Data shown:
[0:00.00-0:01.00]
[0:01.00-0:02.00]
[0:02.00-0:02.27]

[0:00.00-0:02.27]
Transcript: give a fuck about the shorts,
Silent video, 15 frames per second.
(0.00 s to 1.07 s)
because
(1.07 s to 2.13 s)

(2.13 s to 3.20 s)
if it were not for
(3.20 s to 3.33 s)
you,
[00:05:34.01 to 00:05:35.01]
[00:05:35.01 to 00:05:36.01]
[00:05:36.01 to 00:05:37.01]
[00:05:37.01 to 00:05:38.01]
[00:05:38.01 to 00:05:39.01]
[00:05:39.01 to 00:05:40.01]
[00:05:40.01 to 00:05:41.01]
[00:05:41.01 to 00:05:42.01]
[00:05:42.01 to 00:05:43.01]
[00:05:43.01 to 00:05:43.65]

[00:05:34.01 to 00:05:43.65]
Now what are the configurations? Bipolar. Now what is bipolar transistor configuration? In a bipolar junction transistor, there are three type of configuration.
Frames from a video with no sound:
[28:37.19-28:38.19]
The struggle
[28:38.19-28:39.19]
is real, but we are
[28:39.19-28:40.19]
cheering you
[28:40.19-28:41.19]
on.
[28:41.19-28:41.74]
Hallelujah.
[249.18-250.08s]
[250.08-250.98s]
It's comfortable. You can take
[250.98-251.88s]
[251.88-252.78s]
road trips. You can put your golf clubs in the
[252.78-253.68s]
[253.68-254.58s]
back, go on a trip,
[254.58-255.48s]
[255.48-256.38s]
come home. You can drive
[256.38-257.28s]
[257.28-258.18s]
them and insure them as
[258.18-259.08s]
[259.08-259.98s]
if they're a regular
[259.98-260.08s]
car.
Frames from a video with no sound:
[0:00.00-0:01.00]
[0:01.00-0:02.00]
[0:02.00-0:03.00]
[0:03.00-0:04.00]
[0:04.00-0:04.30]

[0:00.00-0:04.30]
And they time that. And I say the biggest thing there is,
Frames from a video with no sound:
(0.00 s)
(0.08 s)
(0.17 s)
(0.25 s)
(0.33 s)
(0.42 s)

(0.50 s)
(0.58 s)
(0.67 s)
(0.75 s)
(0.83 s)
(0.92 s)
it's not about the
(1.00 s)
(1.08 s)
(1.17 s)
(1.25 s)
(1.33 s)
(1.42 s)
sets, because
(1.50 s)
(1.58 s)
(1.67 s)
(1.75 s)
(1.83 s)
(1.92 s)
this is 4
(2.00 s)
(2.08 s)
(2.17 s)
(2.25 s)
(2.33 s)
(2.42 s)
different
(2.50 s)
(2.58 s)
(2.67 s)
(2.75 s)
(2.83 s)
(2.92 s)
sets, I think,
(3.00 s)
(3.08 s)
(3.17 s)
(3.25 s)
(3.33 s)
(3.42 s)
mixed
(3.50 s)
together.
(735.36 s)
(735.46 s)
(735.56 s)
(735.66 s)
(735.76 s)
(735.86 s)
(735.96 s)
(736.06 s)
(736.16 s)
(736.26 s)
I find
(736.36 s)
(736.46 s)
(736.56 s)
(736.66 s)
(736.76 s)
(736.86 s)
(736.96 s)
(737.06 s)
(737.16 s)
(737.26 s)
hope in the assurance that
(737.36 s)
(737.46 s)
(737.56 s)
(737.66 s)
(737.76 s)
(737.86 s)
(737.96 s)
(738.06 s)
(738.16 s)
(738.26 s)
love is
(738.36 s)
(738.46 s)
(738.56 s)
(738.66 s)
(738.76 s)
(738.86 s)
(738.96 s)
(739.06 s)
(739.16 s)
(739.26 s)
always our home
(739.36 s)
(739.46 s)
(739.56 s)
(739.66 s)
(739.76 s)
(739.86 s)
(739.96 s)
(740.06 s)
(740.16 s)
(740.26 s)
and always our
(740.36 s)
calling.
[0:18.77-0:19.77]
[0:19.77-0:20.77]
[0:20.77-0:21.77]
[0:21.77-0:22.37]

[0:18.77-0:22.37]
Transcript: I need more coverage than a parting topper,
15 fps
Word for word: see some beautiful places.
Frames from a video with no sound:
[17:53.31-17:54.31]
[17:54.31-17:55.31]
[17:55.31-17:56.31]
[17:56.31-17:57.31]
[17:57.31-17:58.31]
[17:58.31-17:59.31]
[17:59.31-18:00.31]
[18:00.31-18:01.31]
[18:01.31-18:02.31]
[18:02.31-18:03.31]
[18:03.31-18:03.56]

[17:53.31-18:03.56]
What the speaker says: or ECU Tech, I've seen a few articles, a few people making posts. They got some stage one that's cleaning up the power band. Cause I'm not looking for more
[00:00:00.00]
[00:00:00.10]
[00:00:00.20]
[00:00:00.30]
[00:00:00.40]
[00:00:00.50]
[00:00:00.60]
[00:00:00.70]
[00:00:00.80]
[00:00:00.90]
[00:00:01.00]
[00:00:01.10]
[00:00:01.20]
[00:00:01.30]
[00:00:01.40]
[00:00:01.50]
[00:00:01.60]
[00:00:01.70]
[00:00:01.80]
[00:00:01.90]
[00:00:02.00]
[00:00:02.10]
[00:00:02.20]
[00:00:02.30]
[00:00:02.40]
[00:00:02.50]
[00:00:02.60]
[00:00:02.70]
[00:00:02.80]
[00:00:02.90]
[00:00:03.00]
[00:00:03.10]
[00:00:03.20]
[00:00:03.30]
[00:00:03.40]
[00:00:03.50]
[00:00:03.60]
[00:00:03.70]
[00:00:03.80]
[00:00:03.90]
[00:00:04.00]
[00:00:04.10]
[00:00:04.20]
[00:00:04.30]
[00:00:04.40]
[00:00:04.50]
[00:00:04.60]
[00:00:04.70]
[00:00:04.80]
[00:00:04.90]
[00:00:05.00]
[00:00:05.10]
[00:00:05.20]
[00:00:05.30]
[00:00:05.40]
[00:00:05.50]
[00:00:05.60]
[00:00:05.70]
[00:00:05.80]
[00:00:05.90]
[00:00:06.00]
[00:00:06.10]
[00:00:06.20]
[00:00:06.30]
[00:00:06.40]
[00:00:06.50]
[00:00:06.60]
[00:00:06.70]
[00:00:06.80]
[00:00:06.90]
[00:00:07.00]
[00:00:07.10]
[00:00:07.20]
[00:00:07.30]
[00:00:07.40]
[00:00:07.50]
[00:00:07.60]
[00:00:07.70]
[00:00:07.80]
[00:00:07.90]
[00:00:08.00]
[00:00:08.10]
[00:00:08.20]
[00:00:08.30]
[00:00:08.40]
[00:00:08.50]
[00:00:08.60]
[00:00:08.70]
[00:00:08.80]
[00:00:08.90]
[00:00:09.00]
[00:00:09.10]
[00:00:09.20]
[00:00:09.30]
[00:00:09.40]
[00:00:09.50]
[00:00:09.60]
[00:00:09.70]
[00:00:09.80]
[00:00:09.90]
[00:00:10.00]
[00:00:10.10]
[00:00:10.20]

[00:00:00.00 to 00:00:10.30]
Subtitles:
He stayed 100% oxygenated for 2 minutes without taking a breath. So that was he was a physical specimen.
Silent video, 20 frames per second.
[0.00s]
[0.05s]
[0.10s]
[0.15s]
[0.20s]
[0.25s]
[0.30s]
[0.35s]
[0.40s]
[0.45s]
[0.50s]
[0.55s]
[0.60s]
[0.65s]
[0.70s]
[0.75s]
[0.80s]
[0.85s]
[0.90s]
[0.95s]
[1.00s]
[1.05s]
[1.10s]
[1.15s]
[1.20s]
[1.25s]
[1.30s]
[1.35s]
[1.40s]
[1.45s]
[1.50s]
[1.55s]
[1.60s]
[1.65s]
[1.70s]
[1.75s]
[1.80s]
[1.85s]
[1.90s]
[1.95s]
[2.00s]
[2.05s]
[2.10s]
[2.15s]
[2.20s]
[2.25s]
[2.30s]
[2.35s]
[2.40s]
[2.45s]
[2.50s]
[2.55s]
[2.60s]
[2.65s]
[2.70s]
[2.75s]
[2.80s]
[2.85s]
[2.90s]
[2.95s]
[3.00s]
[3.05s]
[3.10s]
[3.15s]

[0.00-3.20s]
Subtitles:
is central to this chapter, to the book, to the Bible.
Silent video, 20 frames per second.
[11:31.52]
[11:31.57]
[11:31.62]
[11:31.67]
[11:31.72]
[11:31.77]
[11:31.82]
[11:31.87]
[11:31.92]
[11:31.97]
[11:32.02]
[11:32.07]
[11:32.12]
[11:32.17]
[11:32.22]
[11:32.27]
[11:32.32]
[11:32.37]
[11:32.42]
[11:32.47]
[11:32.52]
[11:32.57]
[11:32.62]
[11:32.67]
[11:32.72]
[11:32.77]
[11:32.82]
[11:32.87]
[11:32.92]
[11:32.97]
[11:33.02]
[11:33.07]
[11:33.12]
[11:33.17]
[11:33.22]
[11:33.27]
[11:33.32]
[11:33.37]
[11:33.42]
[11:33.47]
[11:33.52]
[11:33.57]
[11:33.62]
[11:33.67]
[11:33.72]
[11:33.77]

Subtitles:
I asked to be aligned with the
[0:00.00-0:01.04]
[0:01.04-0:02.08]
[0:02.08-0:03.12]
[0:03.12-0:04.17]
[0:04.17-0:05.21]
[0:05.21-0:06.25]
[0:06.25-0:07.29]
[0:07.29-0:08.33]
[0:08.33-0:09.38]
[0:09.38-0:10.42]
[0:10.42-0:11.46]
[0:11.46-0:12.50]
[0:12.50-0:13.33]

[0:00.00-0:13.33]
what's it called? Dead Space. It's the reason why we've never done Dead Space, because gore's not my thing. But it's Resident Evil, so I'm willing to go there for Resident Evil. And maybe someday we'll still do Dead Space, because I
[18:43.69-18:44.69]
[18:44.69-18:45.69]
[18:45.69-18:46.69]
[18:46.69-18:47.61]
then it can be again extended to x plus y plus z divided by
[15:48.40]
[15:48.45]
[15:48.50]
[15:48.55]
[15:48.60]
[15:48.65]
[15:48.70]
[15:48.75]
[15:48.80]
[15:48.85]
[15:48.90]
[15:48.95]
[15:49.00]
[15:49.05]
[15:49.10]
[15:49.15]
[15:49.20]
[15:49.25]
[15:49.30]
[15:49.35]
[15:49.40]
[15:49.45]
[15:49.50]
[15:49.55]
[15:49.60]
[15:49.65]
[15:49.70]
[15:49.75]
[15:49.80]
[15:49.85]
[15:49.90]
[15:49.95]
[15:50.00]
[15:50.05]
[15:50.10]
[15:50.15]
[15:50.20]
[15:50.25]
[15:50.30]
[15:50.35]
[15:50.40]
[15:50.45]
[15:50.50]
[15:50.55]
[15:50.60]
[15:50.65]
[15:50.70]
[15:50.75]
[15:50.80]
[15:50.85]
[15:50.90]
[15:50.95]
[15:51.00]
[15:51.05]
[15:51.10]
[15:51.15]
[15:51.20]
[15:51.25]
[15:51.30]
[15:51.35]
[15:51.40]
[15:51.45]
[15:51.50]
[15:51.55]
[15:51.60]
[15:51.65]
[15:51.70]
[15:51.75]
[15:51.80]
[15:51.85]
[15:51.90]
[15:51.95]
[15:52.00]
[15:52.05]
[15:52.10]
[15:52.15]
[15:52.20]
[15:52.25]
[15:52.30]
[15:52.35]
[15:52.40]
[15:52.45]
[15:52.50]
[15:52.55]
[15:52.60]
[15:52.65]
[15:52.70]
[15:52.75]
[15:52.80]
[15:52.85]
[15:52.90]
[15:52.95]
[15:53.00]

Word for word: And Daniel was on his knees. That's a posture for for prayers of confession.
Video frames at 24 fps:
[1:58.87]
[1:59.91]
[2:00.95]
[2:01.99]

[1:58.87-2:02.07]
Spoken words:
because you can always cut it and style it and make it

Activity:
What do the lines above say from the one containing "[00:00:08.70]" down to the one containing "[00:00:00.00 to 00:00:10.30]"? Return them exactly, both end lines included, and only them.

Your solution:
[00:00:08.70]
[00:00:08.80]
[00:00:08.90]
[00:00:09.00]
[00:00:09.10]
[00:00:09.20]
[00:00:09.30]
[00:00:09.40]
[00:00:09.50]
[00:00:09.60]
[00:00:09.70]
[00:00:09.80]
[00:00:09.90]
[00:00:10.00]
[00:00:10.10]
[00:00:10.20]

[00:00:00.00 to 00:00:10.30]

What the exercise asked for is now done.